* Exercise prompt: Every entry in the listing below has to be given again exactly.

* Recorded information:

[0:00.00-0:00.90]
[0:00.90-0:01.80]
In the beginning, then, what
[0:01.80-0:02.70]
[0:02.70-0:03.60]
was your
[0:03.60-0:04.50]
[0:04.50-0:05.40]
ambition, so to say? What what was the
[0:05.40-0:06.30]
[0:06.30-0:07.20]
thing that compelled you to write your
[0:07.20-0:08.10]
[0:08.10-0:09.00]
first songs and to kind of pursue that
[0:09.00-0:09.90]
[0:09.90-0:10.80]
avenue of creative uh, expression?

* Task output:
[0:00.00-0:00.90]
[0:00.90-0:01.80]
In the beginning, then, what
[0:01.80-0:02.70]
[0:02.70-0:03.60]
was your
[0:03.60-0:04.50]
[0:04.50-0:05.40]
ambition, so to say? What what was the
[0:05.40-0:06.30]
[0:06.30-0:07.20]
thing that compelled you to write your
[0:07.20-0:08.10]
[0:08.10-0:09.00]
first songs and to kind of pursue that
[0:09.00-0:09.90]
[0:09.90-0:10.80]
avenue of creative uh, expression?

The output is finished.